Exercise prompt: Exact copy, no pictures: set down every entry below as written.

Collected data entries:

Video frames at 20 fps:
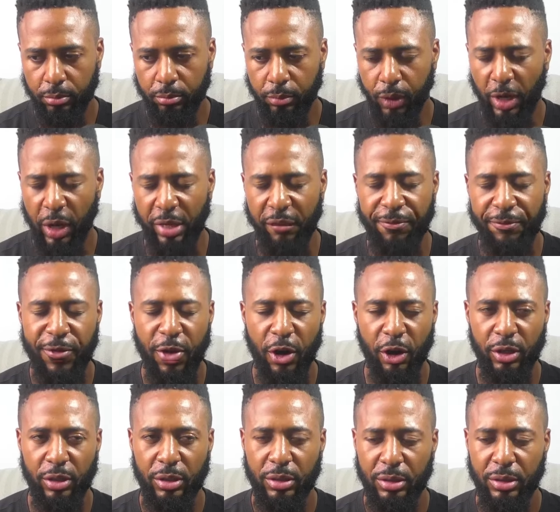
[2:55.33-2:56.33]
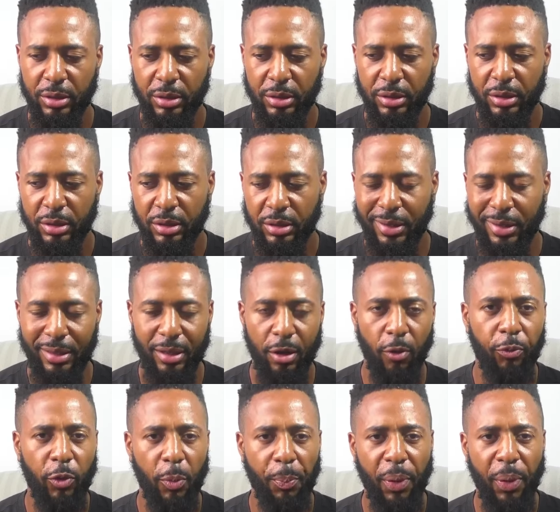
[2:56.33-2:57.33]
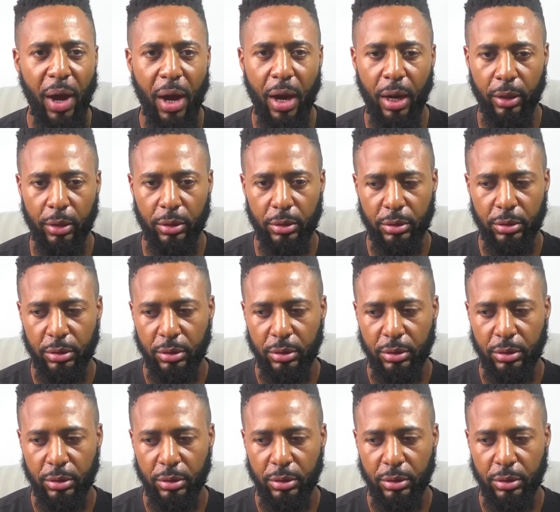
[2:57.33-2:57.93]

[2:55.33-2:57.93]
But if you're not up to par,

Written response:
Video frames at 20 fps:
[2:55.33-2:56.33]
[2:56.33-2:57.33]
[2:57.33-2:57.93]

[2:55.33-2:57.93]
But if you're not up to par,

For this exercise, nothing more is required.